De fato, os espíritas abraçaram a causa.

CARTAS DE ALFORRIA NOS CENTROS ESPÍRITAS

   Durante a campanha abolicionista, as instituições espíritas da corte mobilizaram-se frequentemente 
para arrecadar donativos que poderiam ter como destino o Fundo de Emancipação, ou mesmo a 
compra imediata da carta de liberdade. Nas festas organizadas pelos espíritas nas datas de 
nascimento e desencarne de Allan Kardec ou no aniversário de um centro espírita, o ponto alto era a 
entrega de uma carta de liberdade a um escravo.

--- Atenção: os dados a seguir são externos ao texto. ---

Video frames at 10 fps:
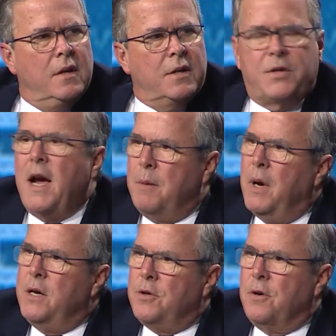A psych
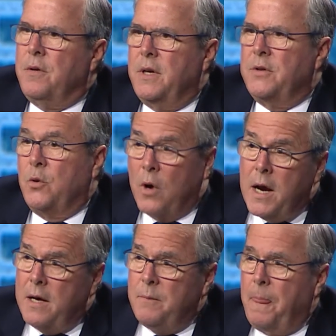major is
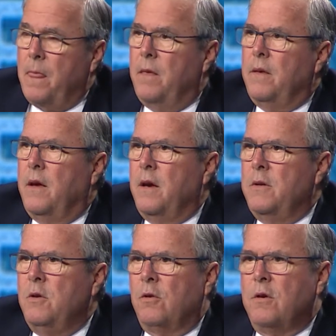great.
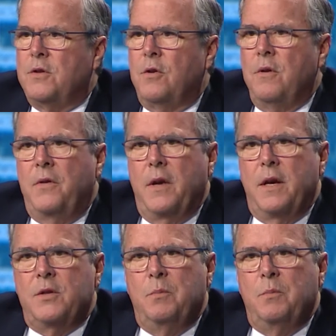You learn certain things,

   Segundo o historiador Eduardo Silva, no artigo “Resistência negra, teatro e abolição”, essa prática 
havia se tornado comum entre os abolicionistas. Ele afirma que “não houve grande benefício, 
festa ou comemoração abolicionista que não se encerrasse com a libertação de um ou mais escravos, 
levando os espectadores ao arrebatamento, às lágrimas e ao convencimento íntimo”.

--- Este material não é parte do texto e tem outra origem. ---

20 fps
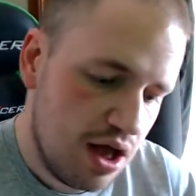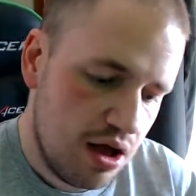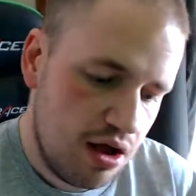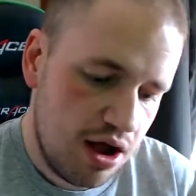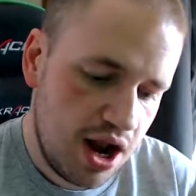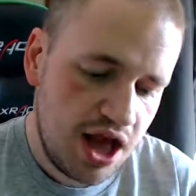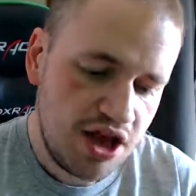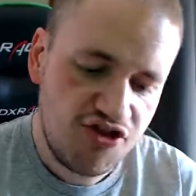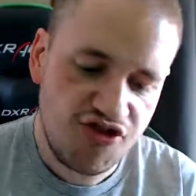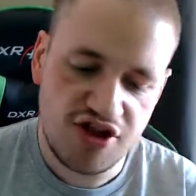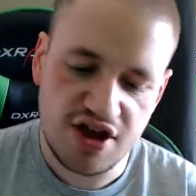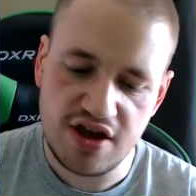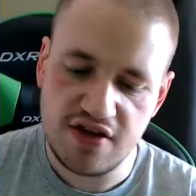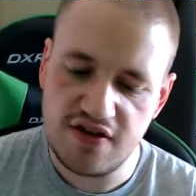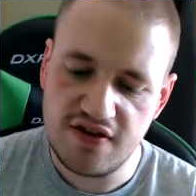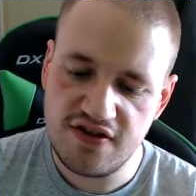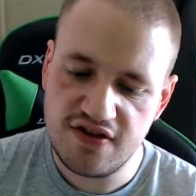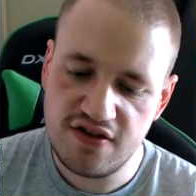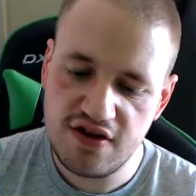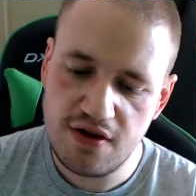Actually,
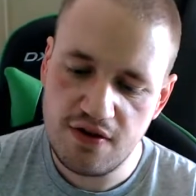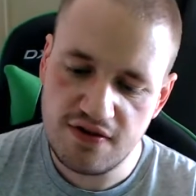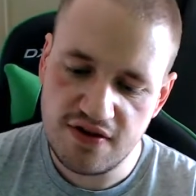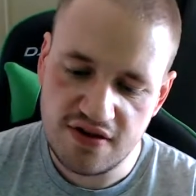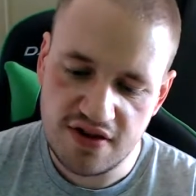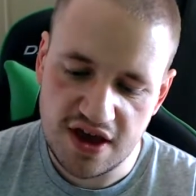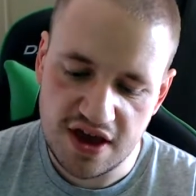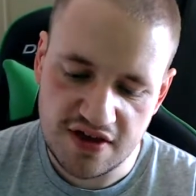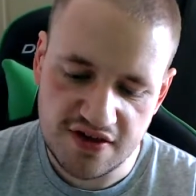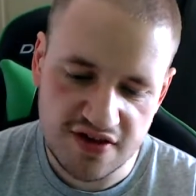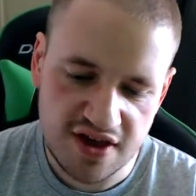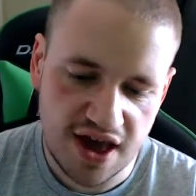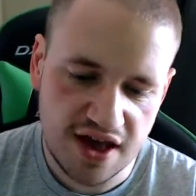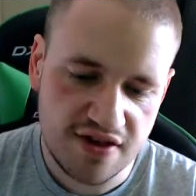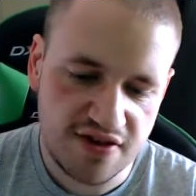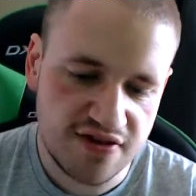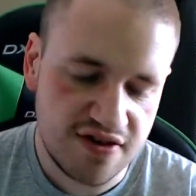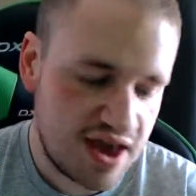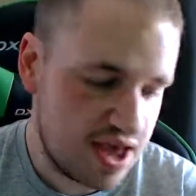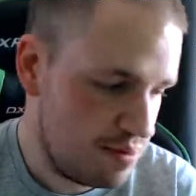this uses the exact
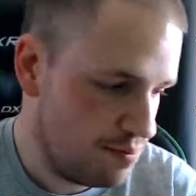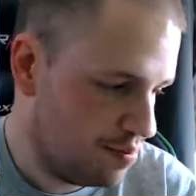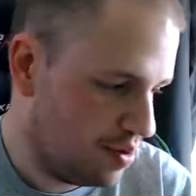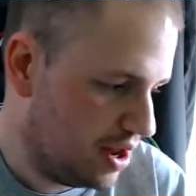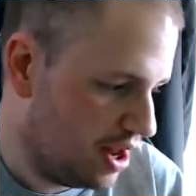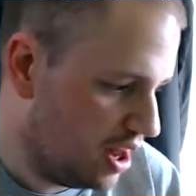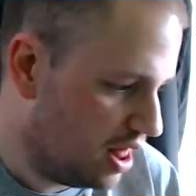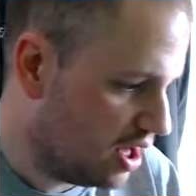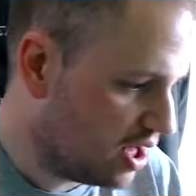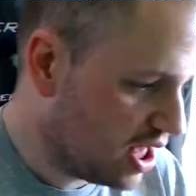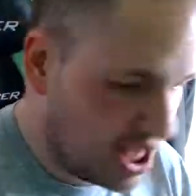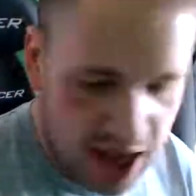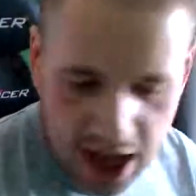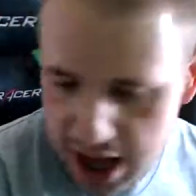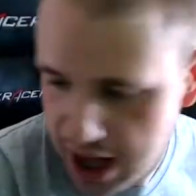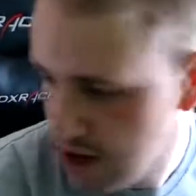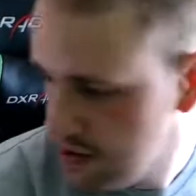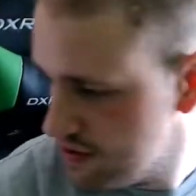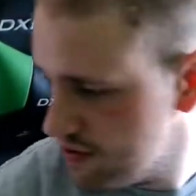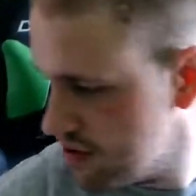same plug
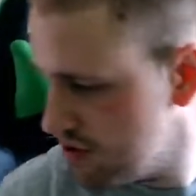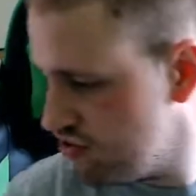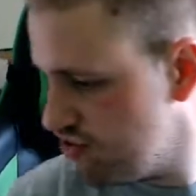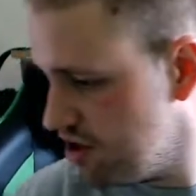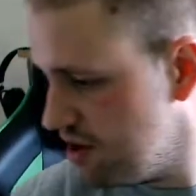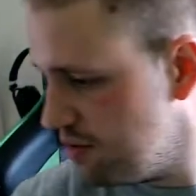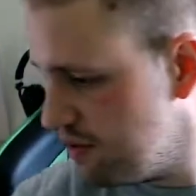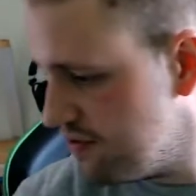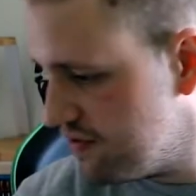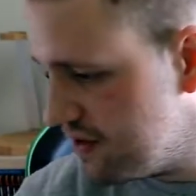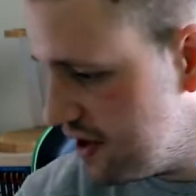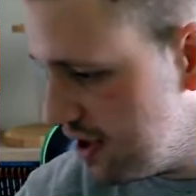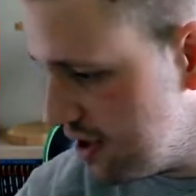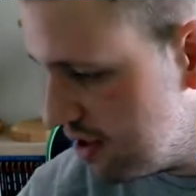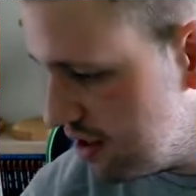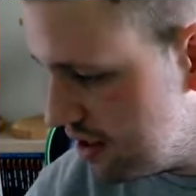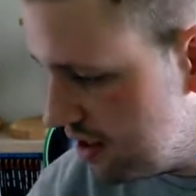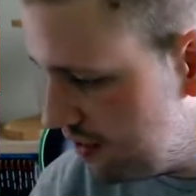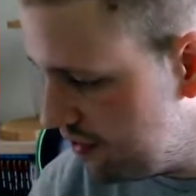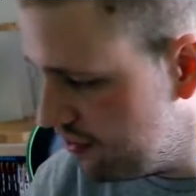as, actually give me a sec,
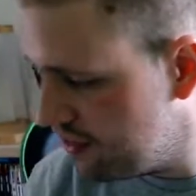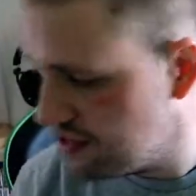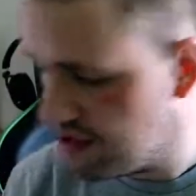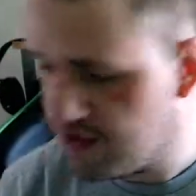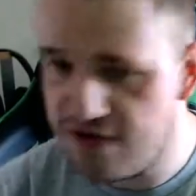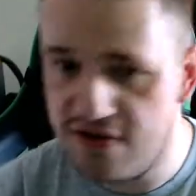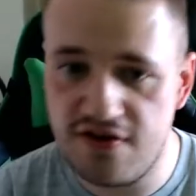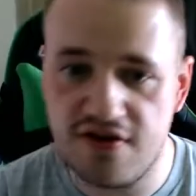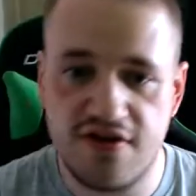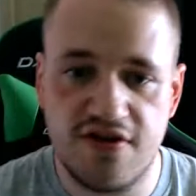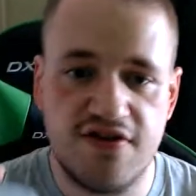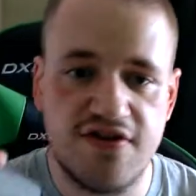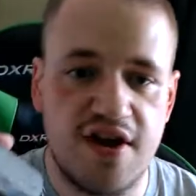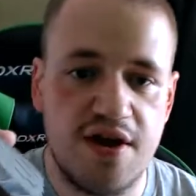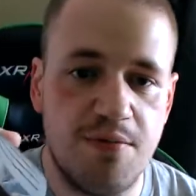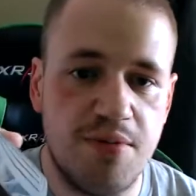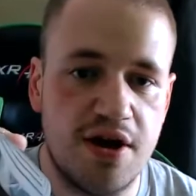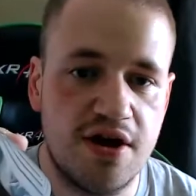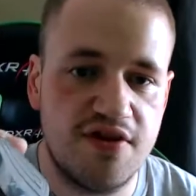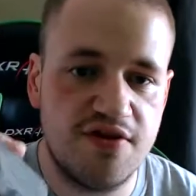I think this uses the same
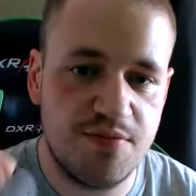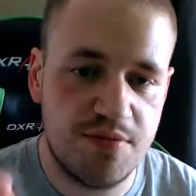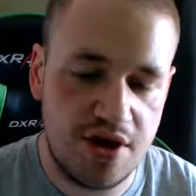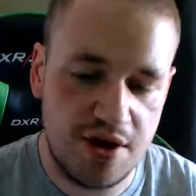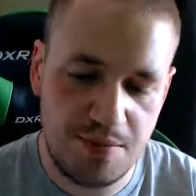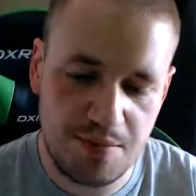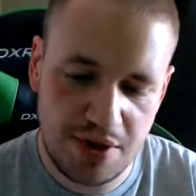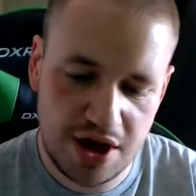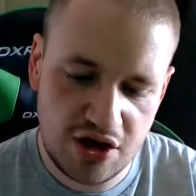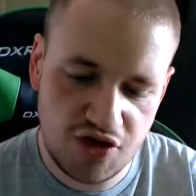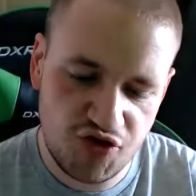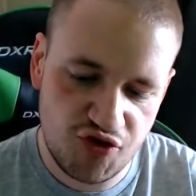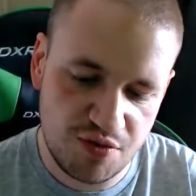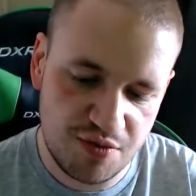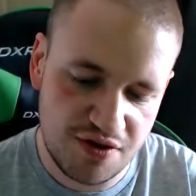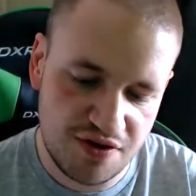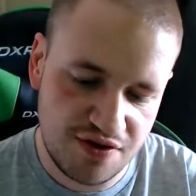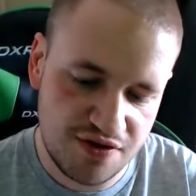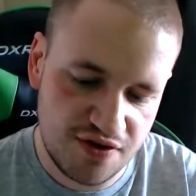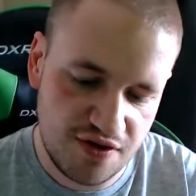plug as my beard
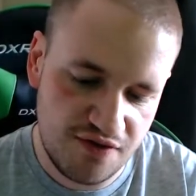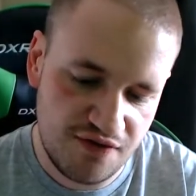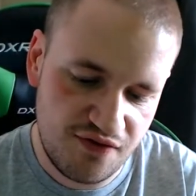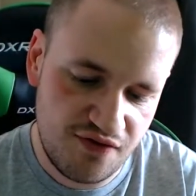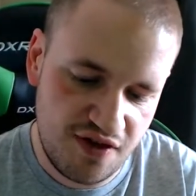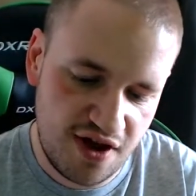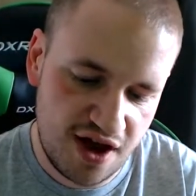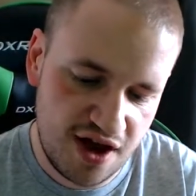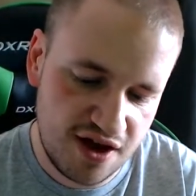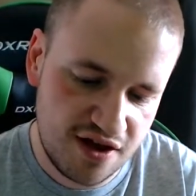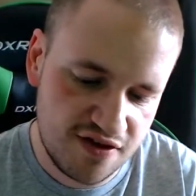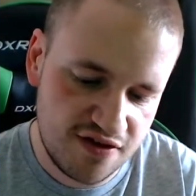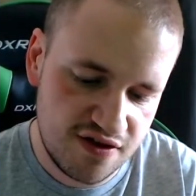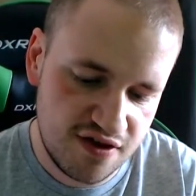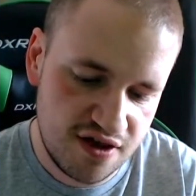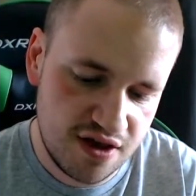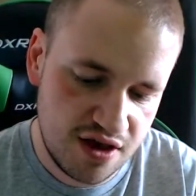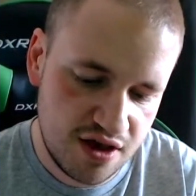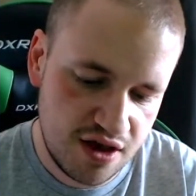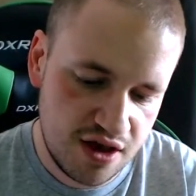trimmer. So in fact,
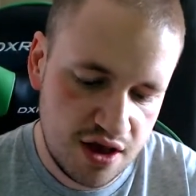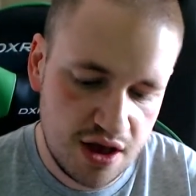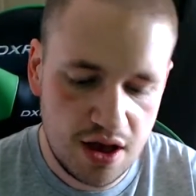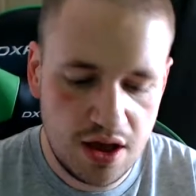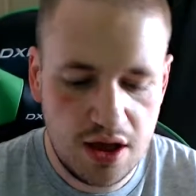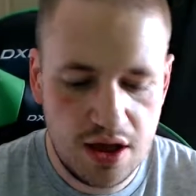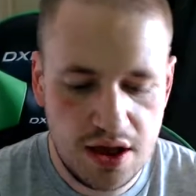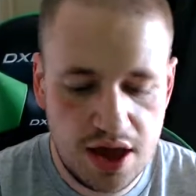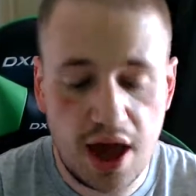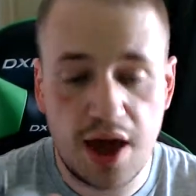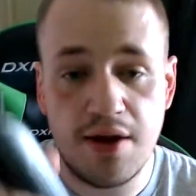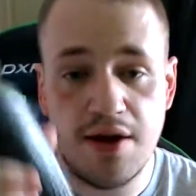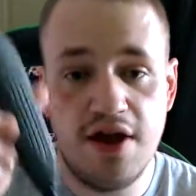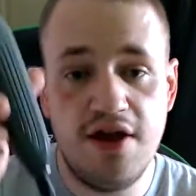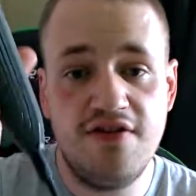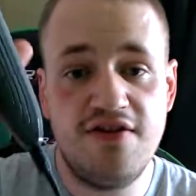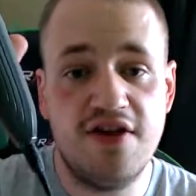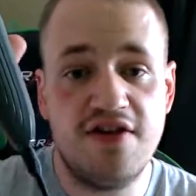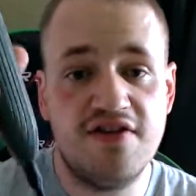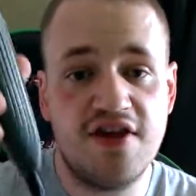yeah,
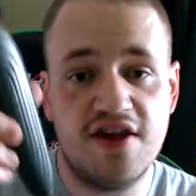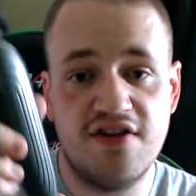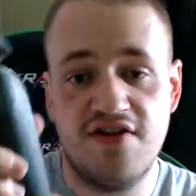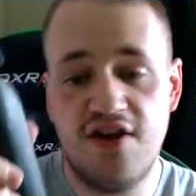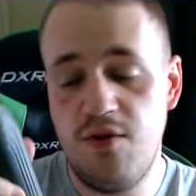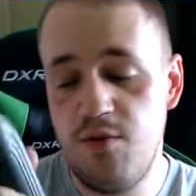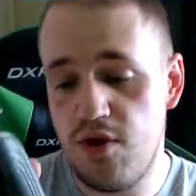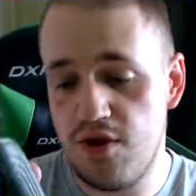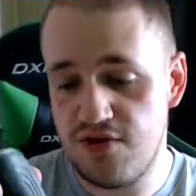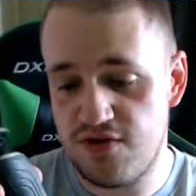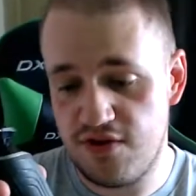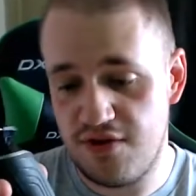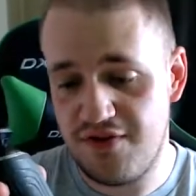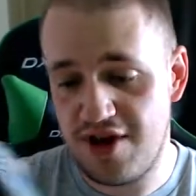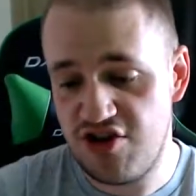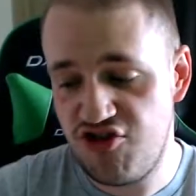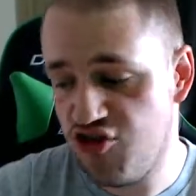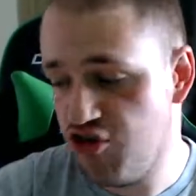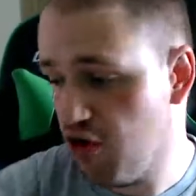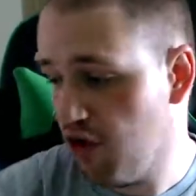it's the exact same one. So I've
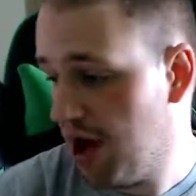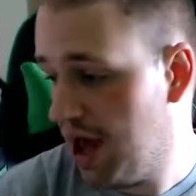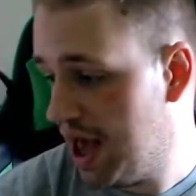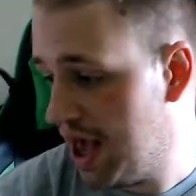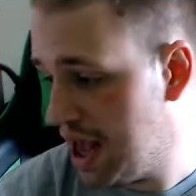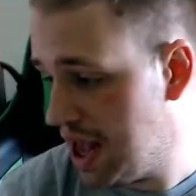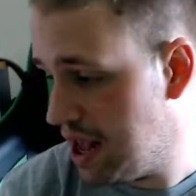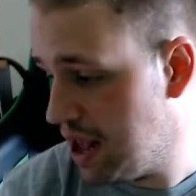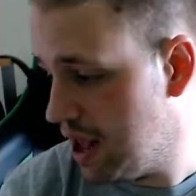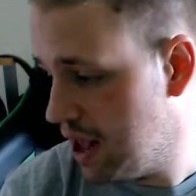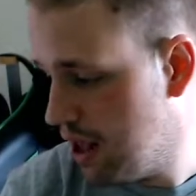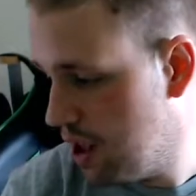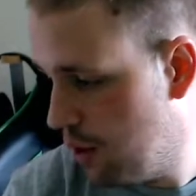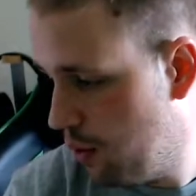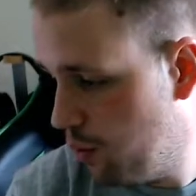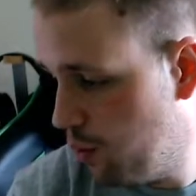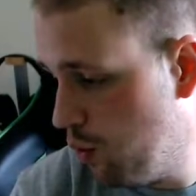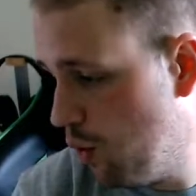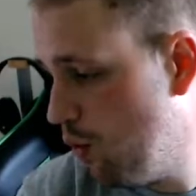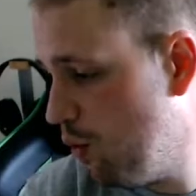actually got a
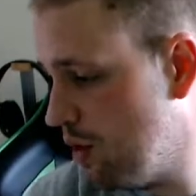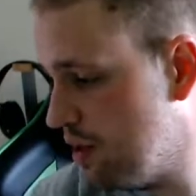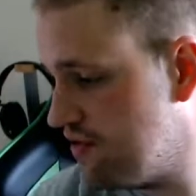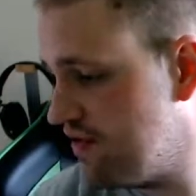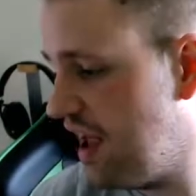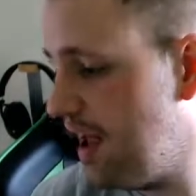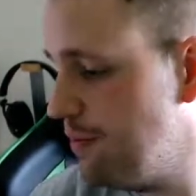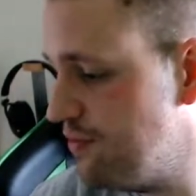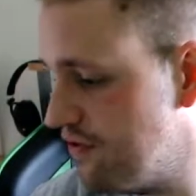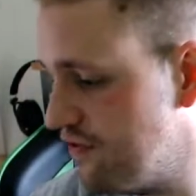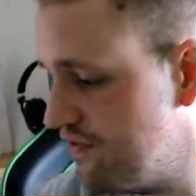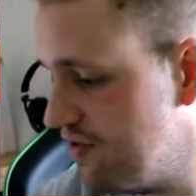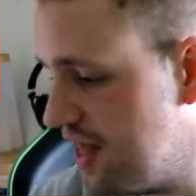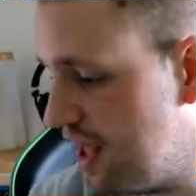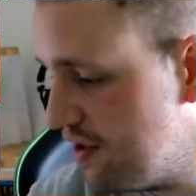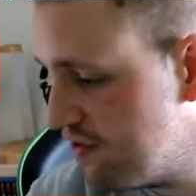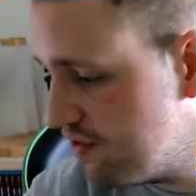wall adapter for that.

   Havia uma rede envolvendo os espíritas e os movimentos abolicionistas. Um “grande número de 
associações libertárias, beneficentes, abolicionistas, lojas maçônicas e órgãos da imprensa” enviava 
seus representantes para os eventos realizados pelas instituições espíritas, conforme noticiou o 
Reformador em 15 de maio de 1883. Os espíritas, por sua vez, marcavam presença nas atividades 
organizadas por esses grupos e divulgavam suas ações em seus órgãos de informação.

   Em março de 1884, quando a corte mergulhou em longos dias de festejos para comemorar a 
abolição da escravidão no Ceará, a Federação Espírita Brasileira nomeou comissões para representá-la
no evento e, através do Reformador saudou o esforço das sociedades abolicionistas e a importante 
vitória conquistada.

   Em 13 de maio de 1888, o clima de alegria que envolveu a cidade do Rio de Janeiro foi ainda maior 
e se estendeu por uma semana de comemorações. A extinção da escravidão no Brasil foi um 
acontecimento intensamente exaltado nas páginas do Reformador. Ao longo da década de 1880, o 
abolicionismo havia deixado de ser uma convicção de algumas lideranças espíritas para se tornar 
um posição adotada pelas instituições espíritas da corte. Desse modo, a imprensa espírita 
representou o pensamento de uma coletividade que, além de ser espírita, era abolicionista.